Personally I do like the idea of this being 24 or 48 hours rather than 1 block, to give people time to delegate in response to a proposal. What do you think of that?
I agree that the 48 hour window could help somewhat. However it doesn’t solve the root issue, which is that most people won’t pay attention to votes until they are very close and their vote could, potentially, tip the scales.
We should be enabling those people to make a difference - not actively blocking them from doing so.
If you are able to delegate during the voting period without delay, it will be easier to buy a majority. It is still possible to buy a majority before the voting period if you delegate to yourself, it is just harder. In the first case you can adapt the amount of spending during the voting period and thus buying enough with a marginal victory. If you can’t delegate directly you will need to make an estimation to the amount of votes that are necessary, if you want to buy the vote
Consider: say you delegate to one group before an initial proposal, but don’t agree with your delegate’s opinion and signalled intent to vote on a second proposal put forward after voting began but before it concluded for the first?
To preserve voter autonomy, we need to be able to delegate and undelegate if multiple issues are up for a vote at any given time.
If multiple issues can not be put up for a vote simultaneously, we should be considering the risks of miring ourselves into a somewhat plodding governance structure.
There’s a happy medium in here somewhere, I’m just throwing out some knock-on effects of both sides of this. I very much appreciate an eye towards mitigating governance attacks by unfaithful actors–however we move forward with this, that should be at the forefront.
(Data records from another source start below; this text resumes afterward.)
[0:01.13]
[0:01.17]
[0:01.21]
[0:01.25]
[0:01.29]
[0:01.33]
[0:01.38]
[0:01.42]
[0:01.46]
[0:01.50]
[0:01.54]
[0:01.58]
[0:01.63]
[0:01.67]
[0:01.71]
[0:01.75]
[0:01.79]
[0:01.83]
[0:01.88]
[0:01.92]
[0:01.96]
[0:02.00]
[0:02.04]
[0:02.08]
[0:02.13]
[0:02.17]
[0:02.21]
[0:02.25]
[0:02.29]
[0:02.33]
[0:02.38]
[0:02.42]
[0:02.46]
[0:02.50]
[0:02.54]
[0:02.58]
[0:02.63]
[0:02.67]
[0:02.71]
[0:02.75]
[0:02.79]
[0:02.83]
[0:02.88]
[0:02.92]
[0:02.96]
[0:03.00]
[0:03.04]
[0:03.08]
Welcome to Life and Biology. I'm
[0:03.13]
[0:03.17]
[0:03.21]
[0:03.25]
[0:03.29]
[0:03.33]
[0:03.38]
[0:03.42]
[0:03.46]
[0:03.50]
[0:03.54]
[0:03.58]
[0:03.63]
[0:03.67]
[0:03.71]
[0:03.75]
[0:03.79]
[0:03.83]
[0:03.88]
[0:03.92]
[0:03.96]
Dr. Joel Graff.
Do you have any concerns about drawing out the overall time it takes to pass and implement a given proposal? Are there scenarios where (in case of emergency–some sort of unforeseen black swan) we need the ability to cut those extra two days out in the future?
One thing that pops to mind is a rapid response to an attack on liquidity or governance itself. It seems like governance would want to keep its options open to move relatively quickly against an attack from either outside or within.
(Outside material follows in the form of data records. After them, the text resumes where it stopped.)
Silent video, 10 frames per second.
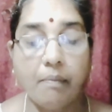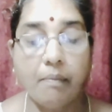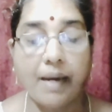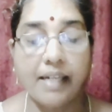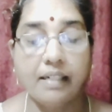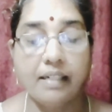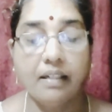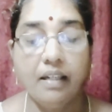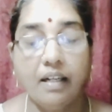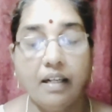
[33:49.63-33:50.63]
mind,
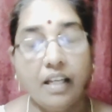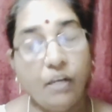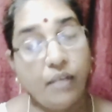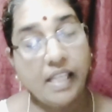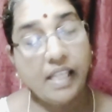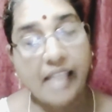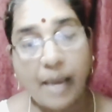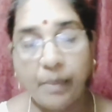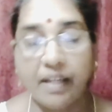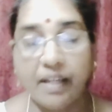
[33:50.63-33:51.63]
he feels
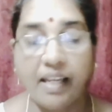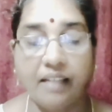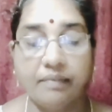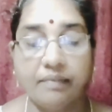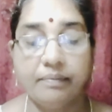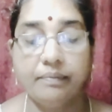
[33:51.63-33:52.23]
happy again.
Obviously-- 1 minute, 1 day, 1 month, 1 year … etc trends to infinity. We have to strike a balance between: sufficient voter mobilization and discourse; and accomplishing any changes in a timely fashion. Catastrophic events requiring rapid changes with rapid governance approval process.
This is where I see the continuous approval voting process used by Maker being a nice set-up. Much like forking a distributed network, the changes only happen after a certain majority have weighed in.